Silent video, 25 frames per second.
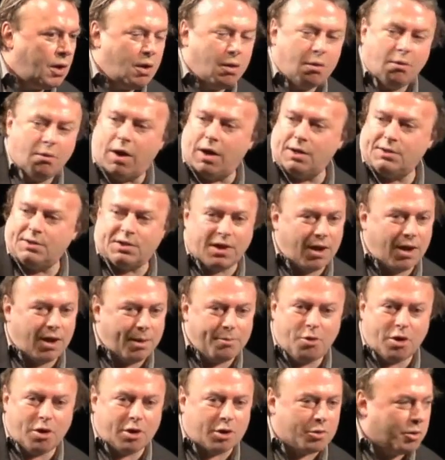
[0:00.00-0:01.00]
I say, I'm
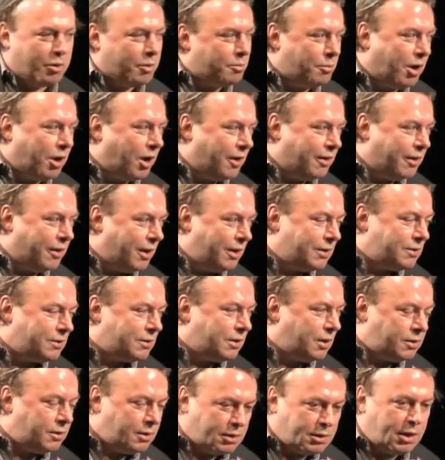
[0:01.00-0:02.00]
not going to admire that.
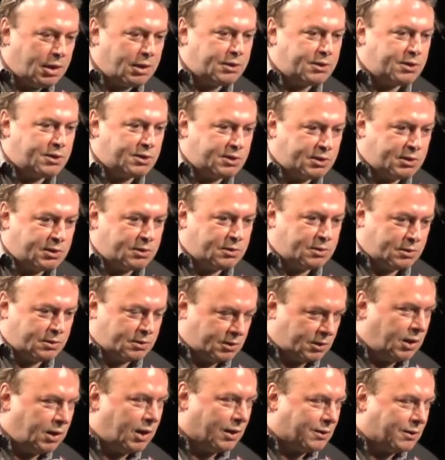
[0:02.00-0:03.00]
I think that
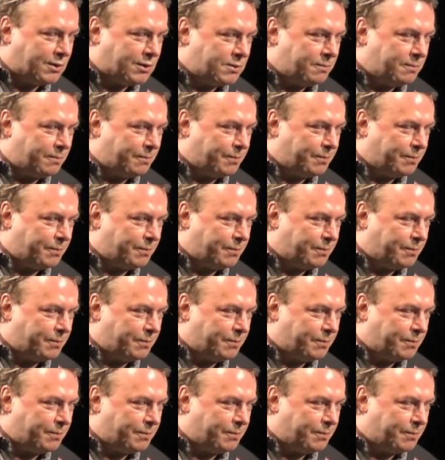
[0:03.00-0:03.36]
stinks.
════
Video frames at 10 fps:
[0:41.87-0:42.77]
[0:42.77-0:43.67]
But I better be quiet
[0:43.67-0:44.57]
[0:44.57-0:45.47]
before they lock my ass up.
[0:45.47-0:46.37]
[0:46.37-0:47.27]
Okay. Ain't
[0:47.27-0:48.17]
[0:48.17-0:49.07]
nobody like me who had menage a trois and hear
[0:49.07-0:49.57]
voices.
════
» What you should do
Look for the word "frames" in the listing above, and copy every line where you find it.

» Answer space
Silent video, 25 frames per second.
Video frames at 10 fps:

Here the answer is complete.